Le ministère de la Justice, le FBI et l'IRS enquêtent sur les services fournis par Citigroup au Heritage Trust, qui détient les actifs de Kerimov, ont déclaré à Bloomberg des personnes proches du dossier.
Le département du Trésor a empêché Kerimov d'accéder à 1 milliard de dollars d'actifs du Heritage Trust basé dans le Delaware en juin 2022, citant une enquête sur son « utilisation d'un réseau de membres de sa famille, de conseillers » et d'autres entités pour investir dans des entreprises américaines.
Les trois agences enquêteront également sur le cadre de conformité financière de Citigroup, notamment sur la manière dont la banque prévient le blanchiment d'argent et sur d'autres processus visant à prévenir les délits financiers, selon Barron's, citant une personne connaissant la situation.
Citigroup n'a pas immédiatement répondu à une demande de commentaire de Forbes.
Kerimov possède une fortune évaluée à 10,7 milliards de dollars, ce qui en fait la 230e personne la plus riche du monde, selon les dernières estimations de Forbes.
Kerimov a investi dans la société énergétique publique russe Gazprom, en plus d'autres investissements dans Morgan Stanley, Goldman Sachs et Deutsche Bank.
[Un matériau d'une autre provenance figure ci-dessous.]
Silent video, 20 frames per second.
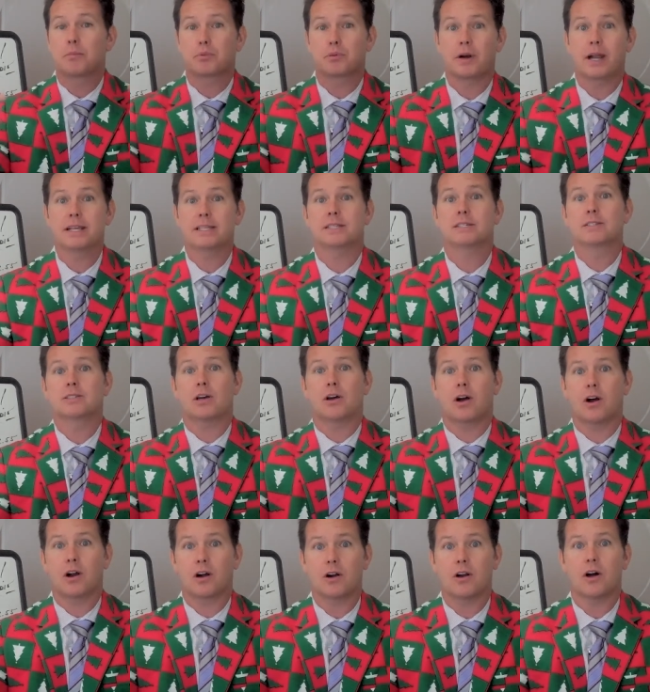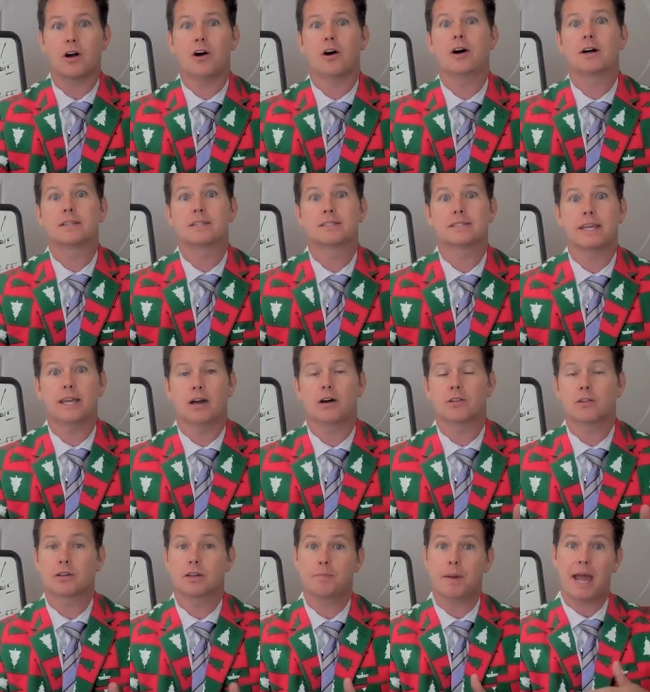Prices are on
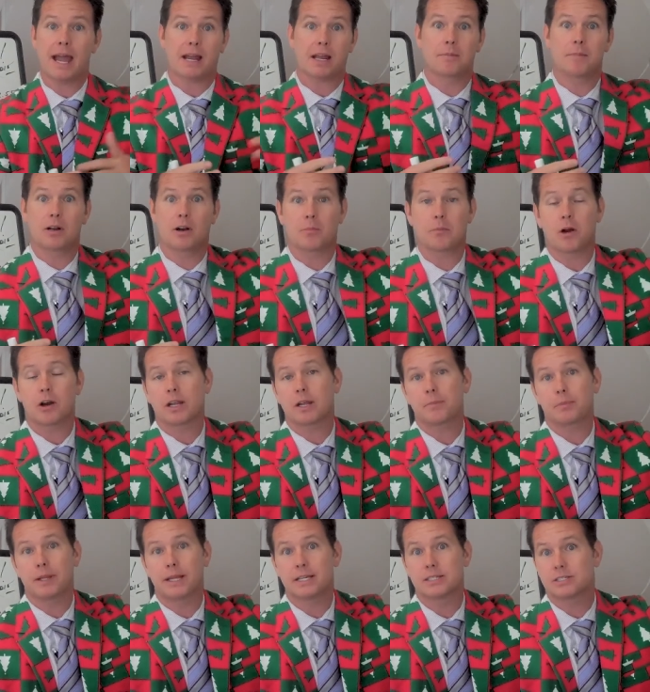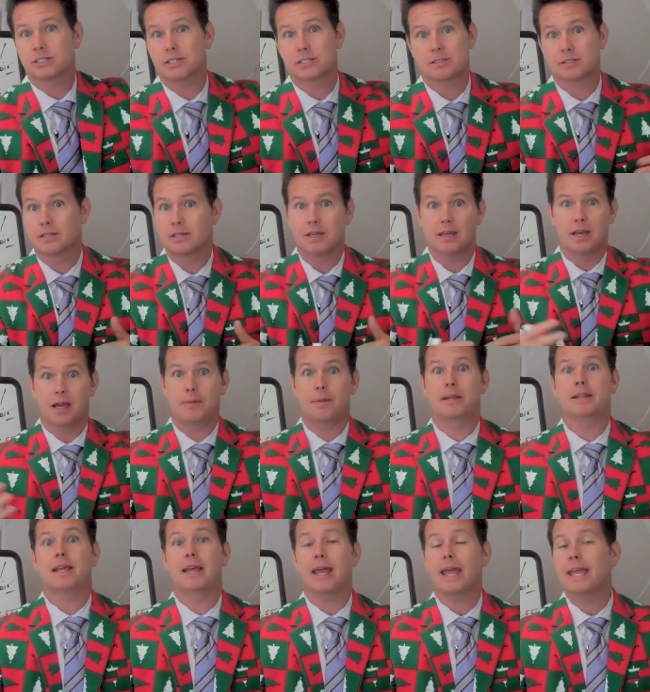sale. Look back. I mean, our marketplace just, I
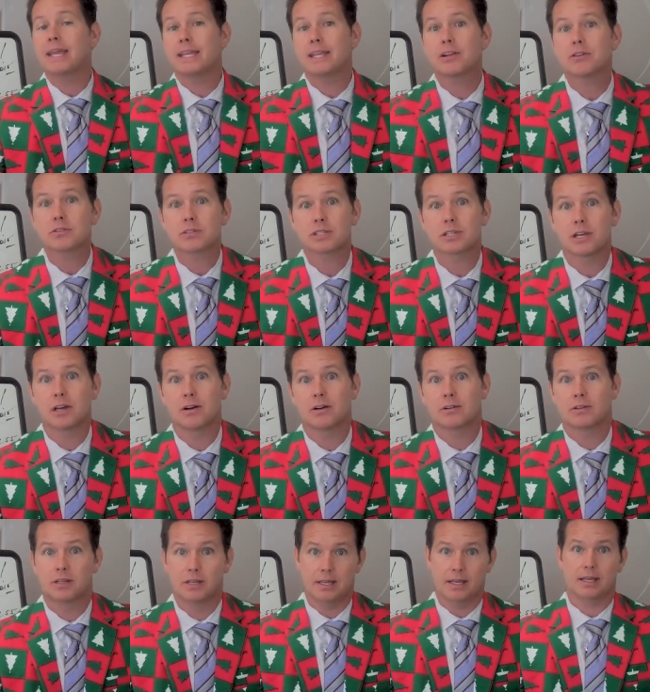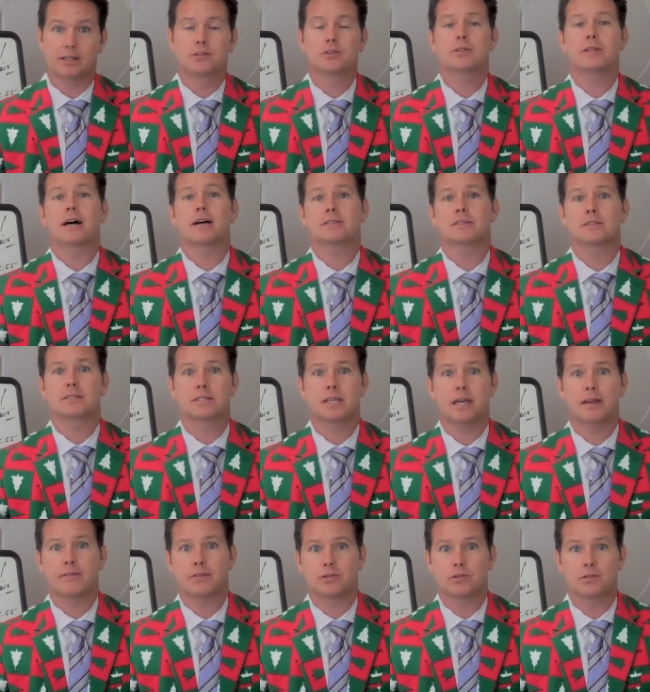mean, eight years ago in two thousand
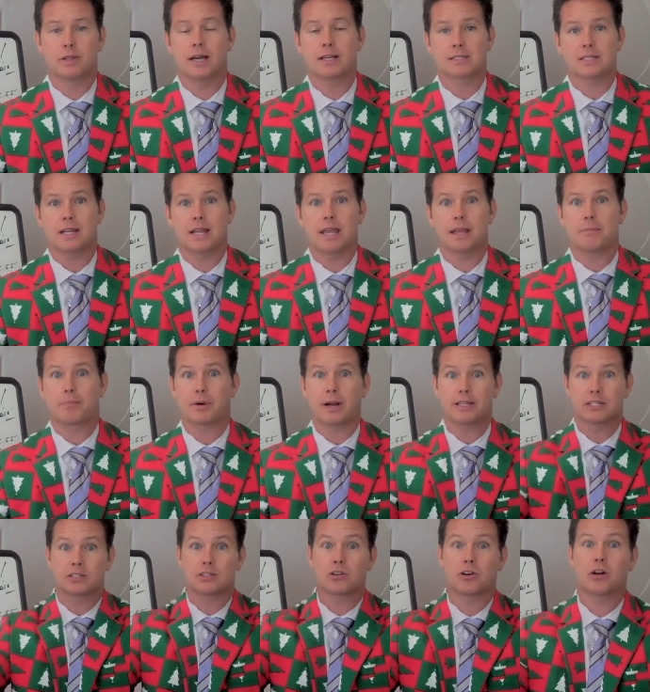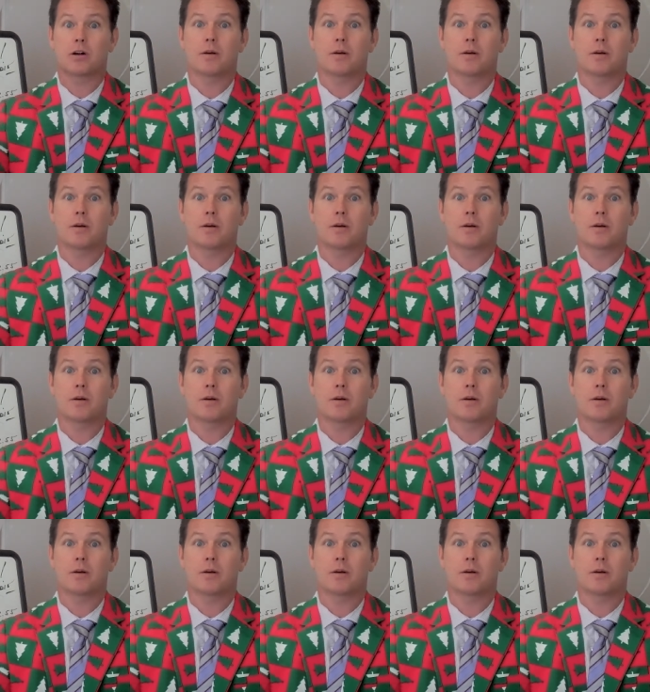seven, two thousand eight, prices are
Elle a ensuite acquis une participation de 37 % dans Polyus, le plus grand producteur d'or de Russie.
Kerimov, un oligarque russe, fait l'objet d'une surveillance étroite aux États-Unis depuis des années. Le département du Trésor a sanctionné Kerimov en 2018 pour avoir profité financièrement de ses liens avec le gouvernement russe et le président Vladimir Poutine.
Kerimov a été arrêté en France en 2017 après avoir prétendument blanchi des centaines de millions d'euros dans le pays, selon l'agence.
En 2022, le ministère de la Justice a saisi le superyacht de Kerimov, d'une valeur de 300 millions de dollars, alléguant qu'il avait utilisé le navire pour violer les lois sur le blanchiment d'argent et les complots aux États-Unis et dans d'autres pays.
Étonnamment, Citigroup a également été récemment confrontée à un examen minutieux de ses processus internes : en juillet, le Bureau du contrôleur de la monnaie a infligé une amende de 75 millions de dollars à la banque pour n'avoir pas amélioré la surveillance des services de gestion des risques.